Black-grass control begins with understanding first principles and then tailoring a plan depending on the level of infestation. CPM finds out more.
Few problems generate as much discussion as black-grass and farmers are always looking out for new methods to control it. However, with so many different ideas out there, how do farmers work out what’s required on their farm?
For Dick Neale, technical manager at Hutchinsons, the most important thing is always to refer back to some basic principles of black-grass control when deciding what to do.
“I think confusion has come from cherry-picking little pieces of advice from different experts and other farmers,” he says. “People tend to choose ideas they like the sound of or ones that they can easily do on their farm, without necessarily thinking about how it all knits together into a single system.”

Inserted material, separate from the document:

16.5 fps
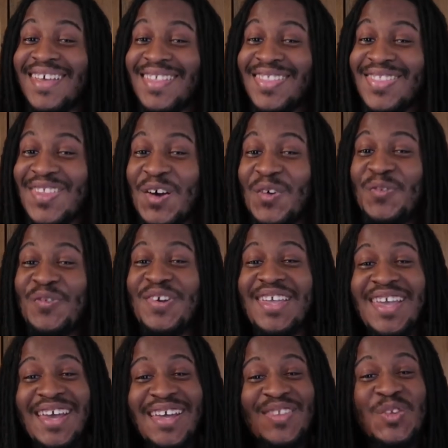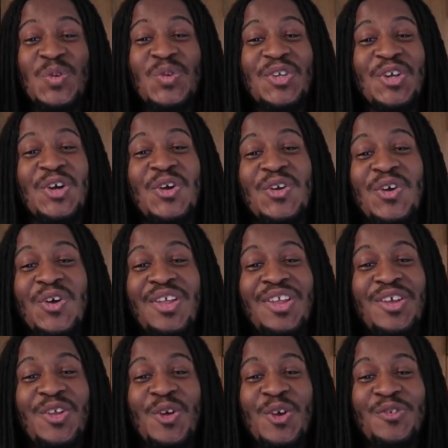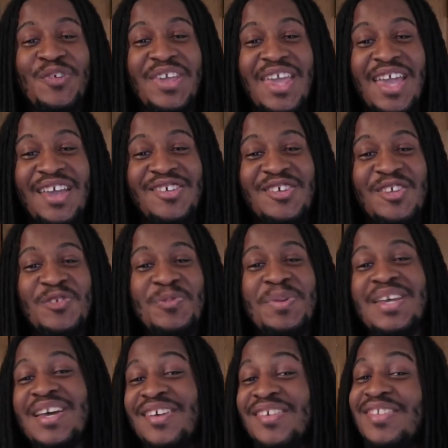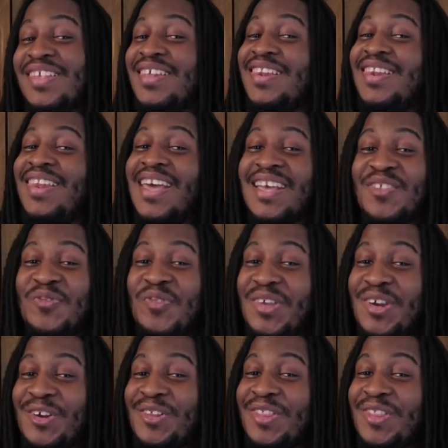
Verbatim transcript: don't forget to turn on your notifications because the next video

The foundation for any control programme is understanding the black-grass population on the farm, he believes. Dick highlights the importance of understanding the probable effects of previous management decisions, but also knowing where black-grass seed is distributed across the farm, as well as within the soil profile.
After taking these points into account, he would then assess the level of seed return this season before making any final decisions for season 2019-20.
“There’s no substitute for getting out in the field and then being critical about what’s happening on your farm before deciding which fields need what treatment,” he says. “Go out and do some headcounts because it’s all too easy to underestimate black-grass populations. Even counts as high as 400/m2 can appear ‘not that bad’ when looking out across the field.”
Essentially a good understanding of the black-grass population is the start of planning how to manage it, he sums up. Bayer’s Dr Gordon Anderson-Taylor shares Dick’s view that managing populations is the key to black-grass control.
“We’ve always encouraged using herbicides as just one of the tools to manage populations. It may sound obvious, but the aim is to reduce seed return from one season to the next so that the overall population size reduces.”
The initial size of the black-grass population will determine what measures are needed. “Smaller populations may only need delayed autumn sowing and a good residual stack to sufficiently limit seed return, but when there are several hundred heads/m2 more radical action is required,” says Gordon.
On high pressure sites, it’s now well established that spring cropping with barley or another competitive crop is the best option to seize the initiative against black-grass. On land that’s clean enough for winter cropping, it’s still a necessity to manage the situation carefully to establish a clean crop.
“Black-grass has two main flushes, generally in the third week of Sept and the second week of Oct, so the aim is to drill after the black-grass has germinated and been sprayed off –– typically from 15 Oct onwards,” says Dick.
The gap between harvest and drilling is also an important time for black-grass management. “There’s historically a tendency to cultivate straight after the combine –– a hangover from the days of deep (10-20cm) non-inversion tillage. Nowadays, for black-grass control the cultivation is much shallower, ideally in the top 5cm, so that this season’s seed return isn’t mixed deep into the soil profile.
“Shallow cultivations needn’t be done in August. In fact, post-harvest soil is often in good condition to drill, meaning there’s no need to work it unnecessarily. Working soil can often be done to best effect later, in mid-Sept, and this will stimulate black-grass germination but helps ensure the seedbed remains in good condition until a later drilling date. Cultivating in August can leave the seedbed exposed and cause it to wet up too much.”